Records shown:
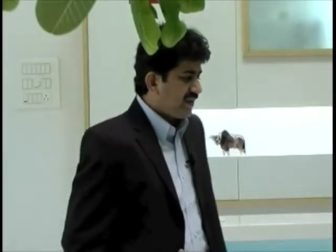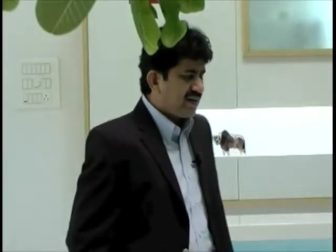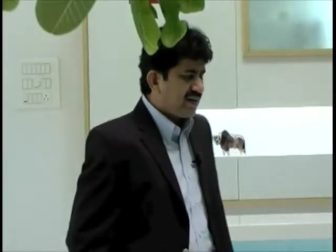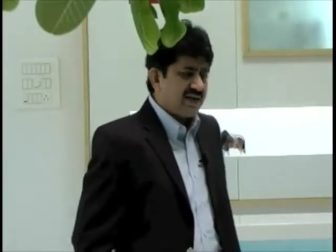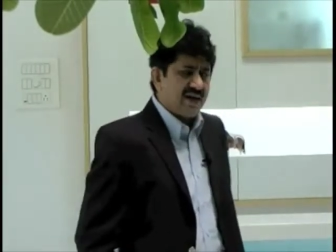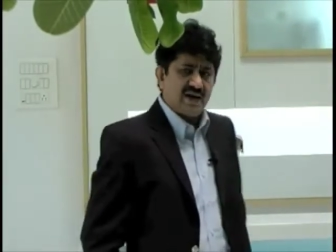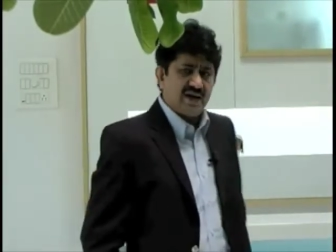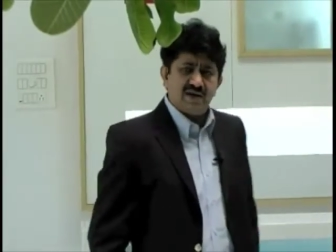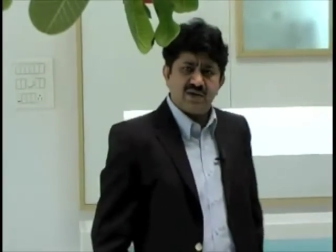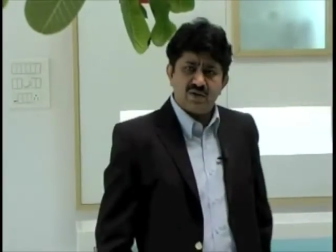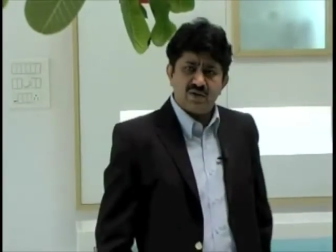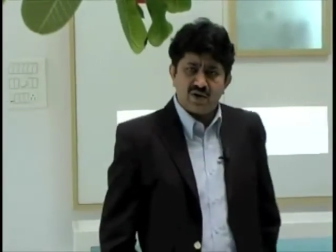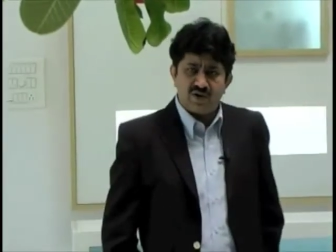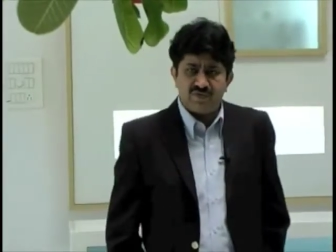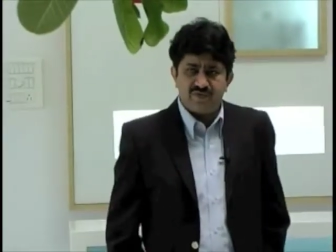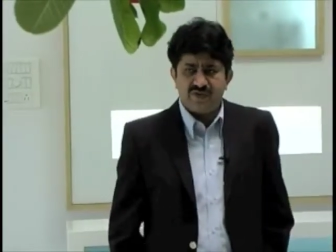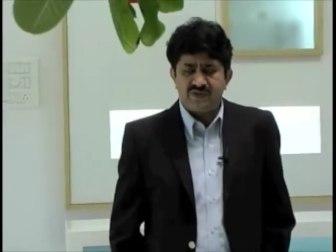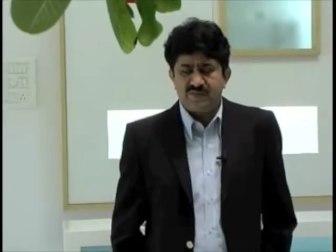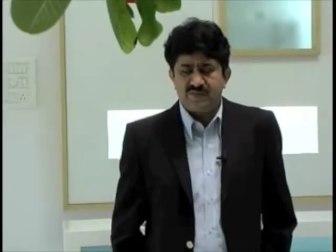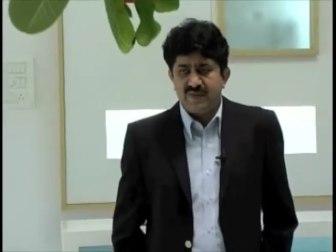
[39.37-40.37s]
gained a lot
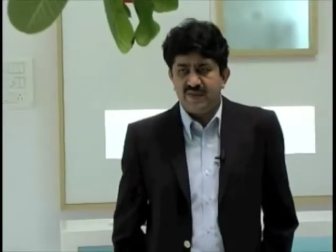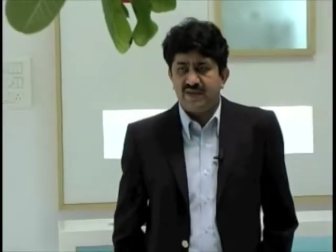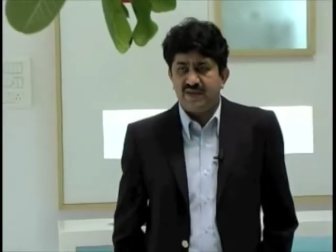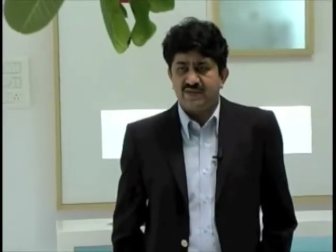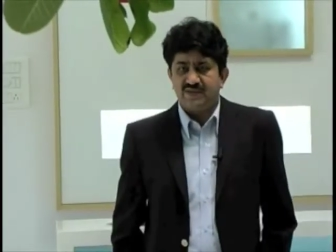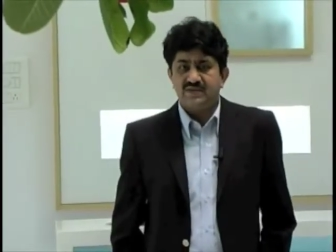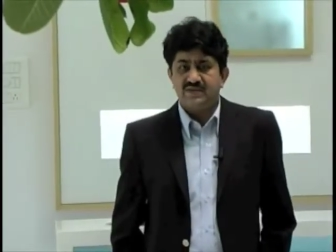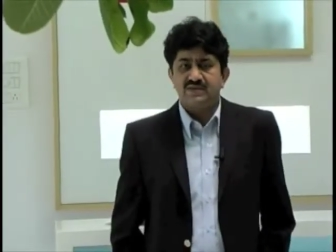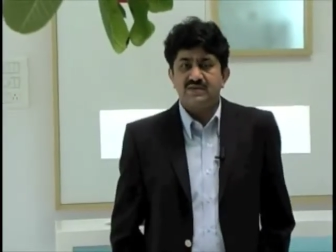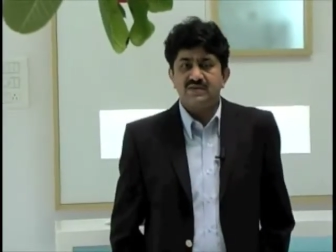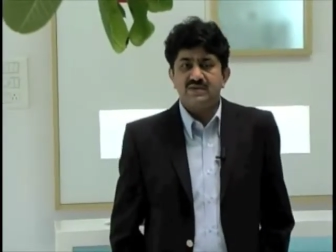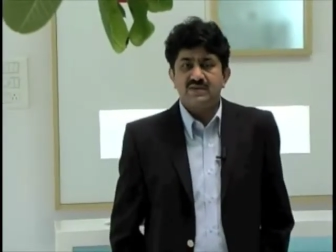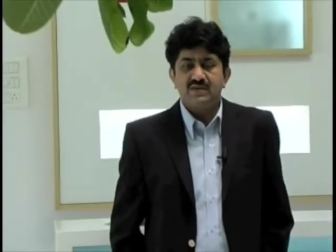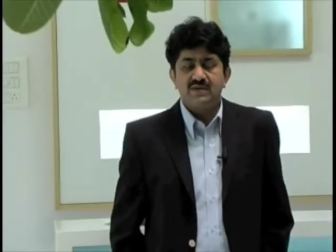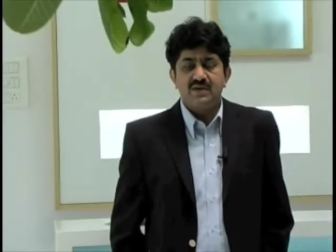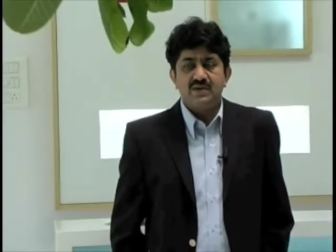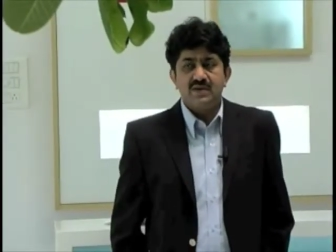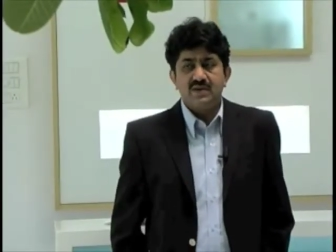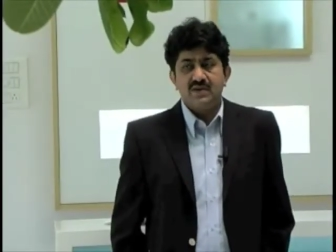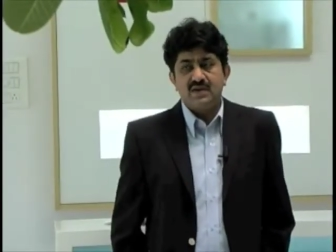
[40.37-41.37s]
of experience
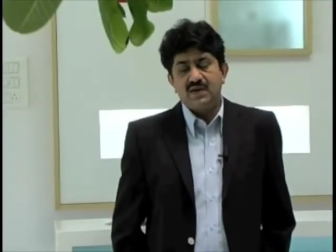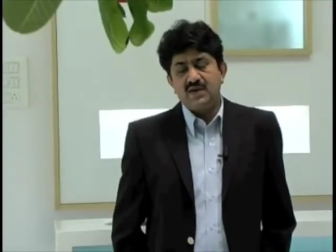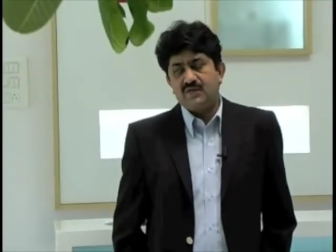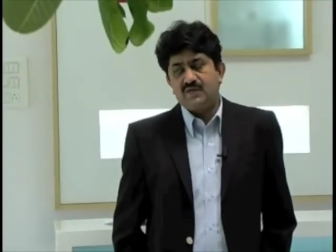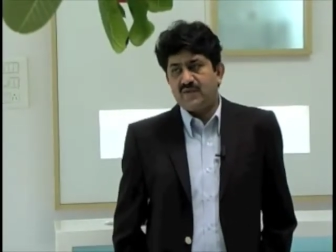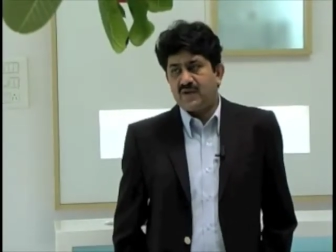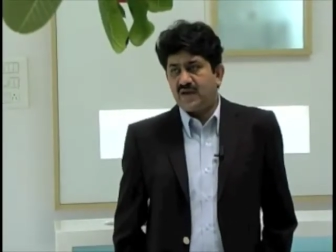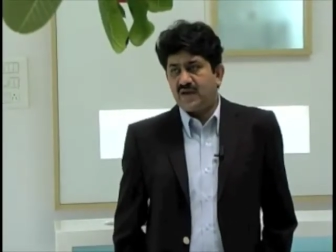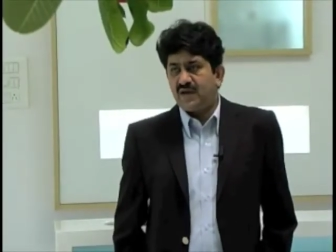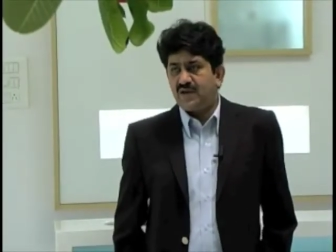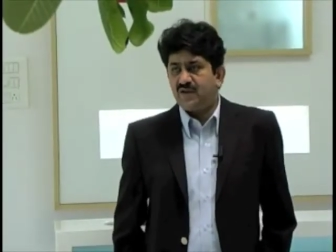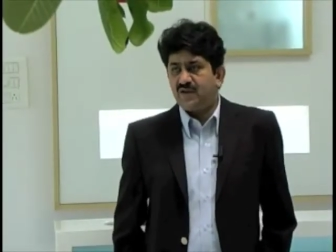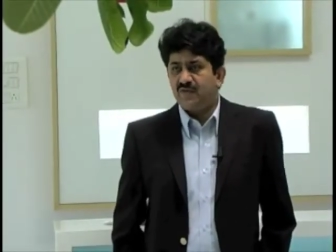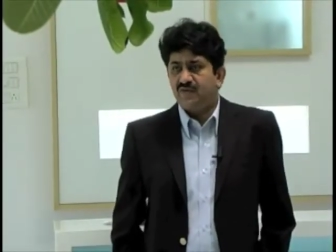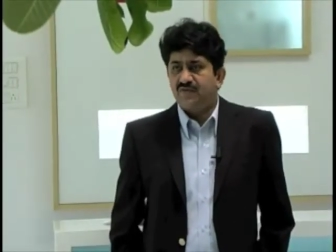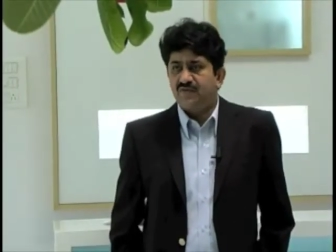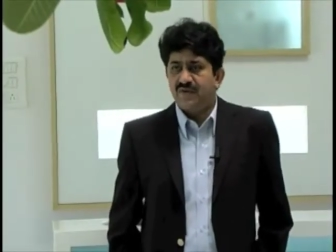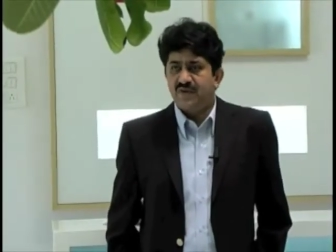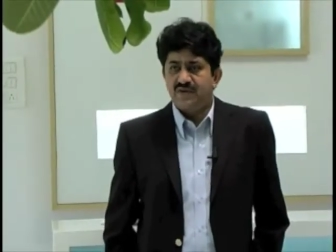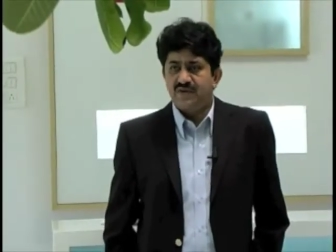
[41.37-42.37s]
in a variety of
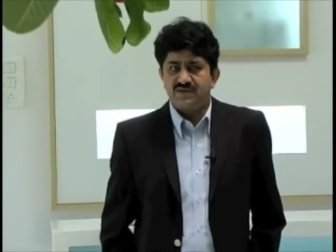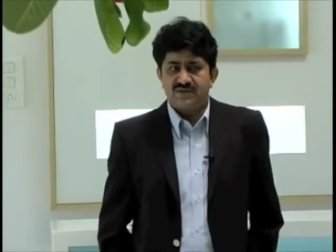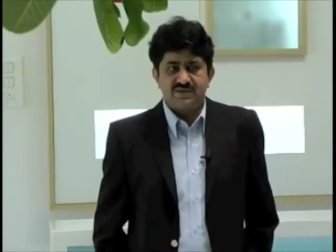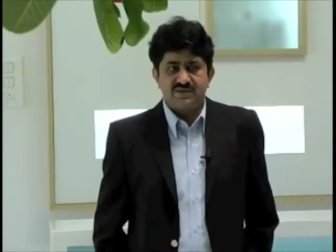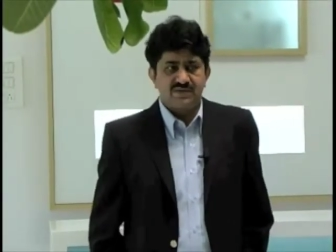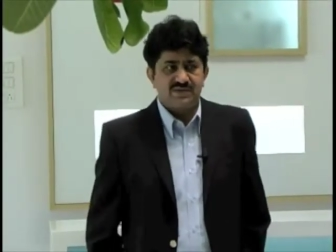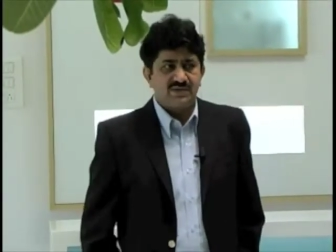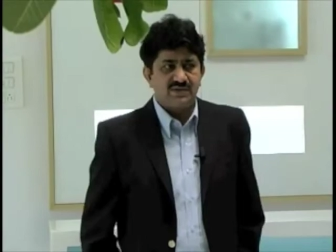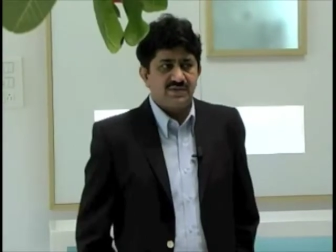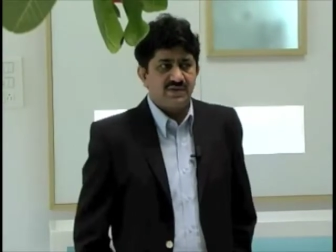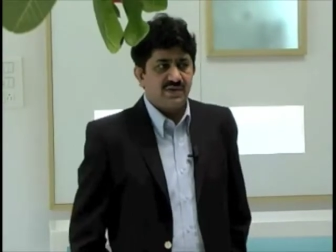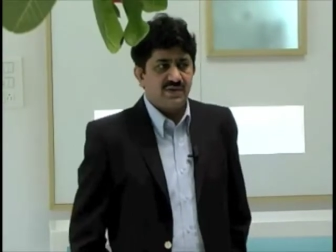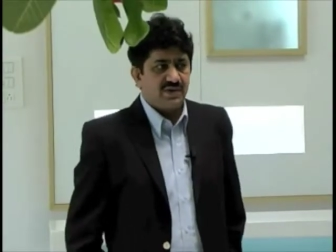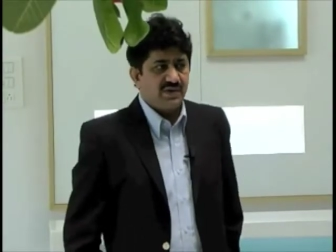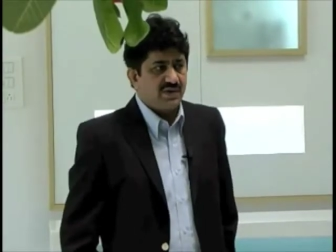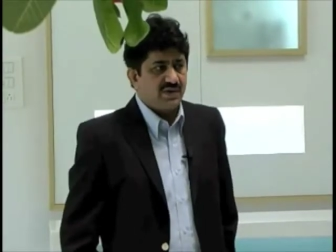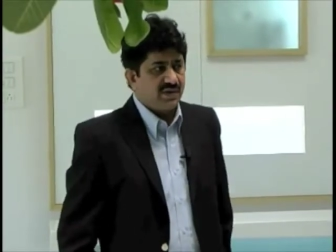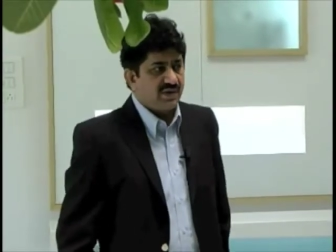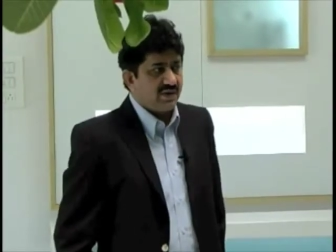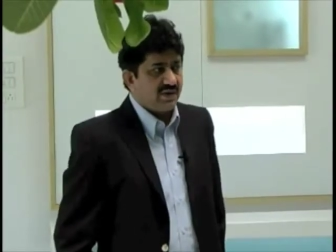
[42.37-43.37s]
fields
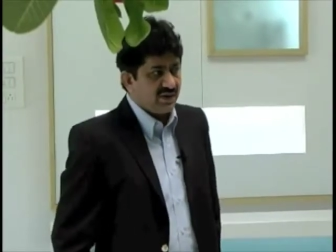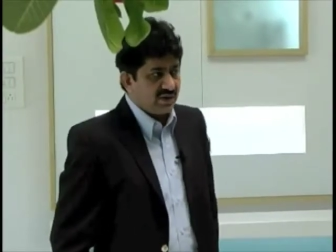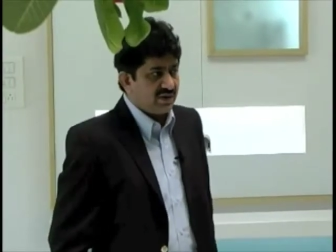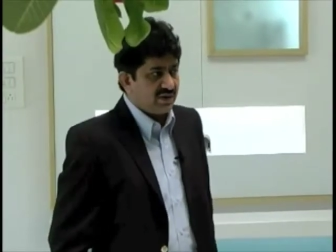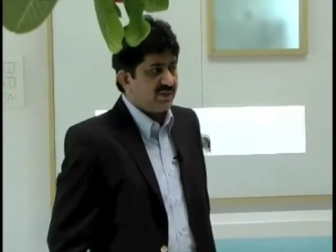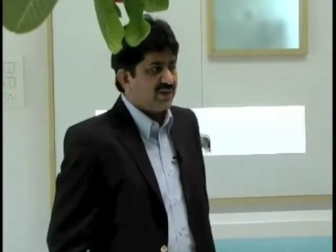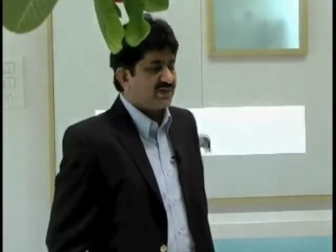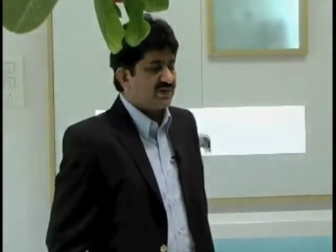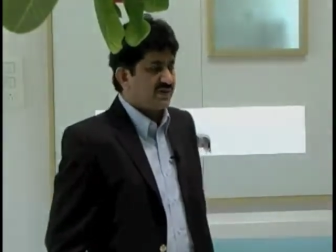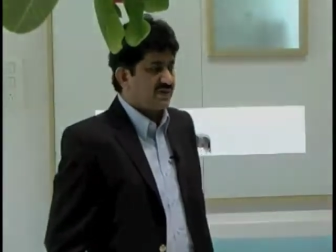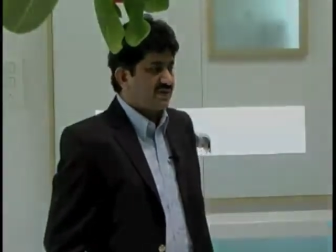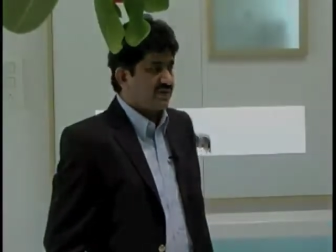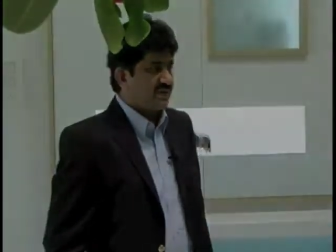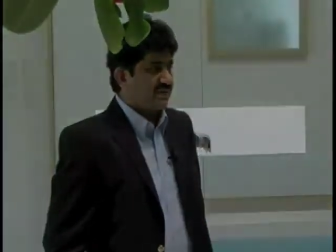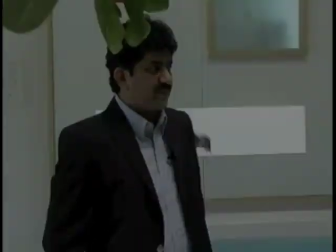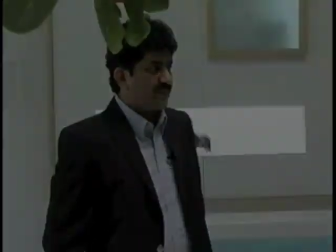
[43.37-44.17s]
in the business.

Aim of the exercise: The data should be printed again unchanged; leave its pictures out.

Task response:
[39.37-40.37s]
gained a lot
[40.37-41.37s]
of experience
[41.37-42.37s]
in a variety of
[42.37-43.37s]
fields
[43.37-44.17s]
in the business.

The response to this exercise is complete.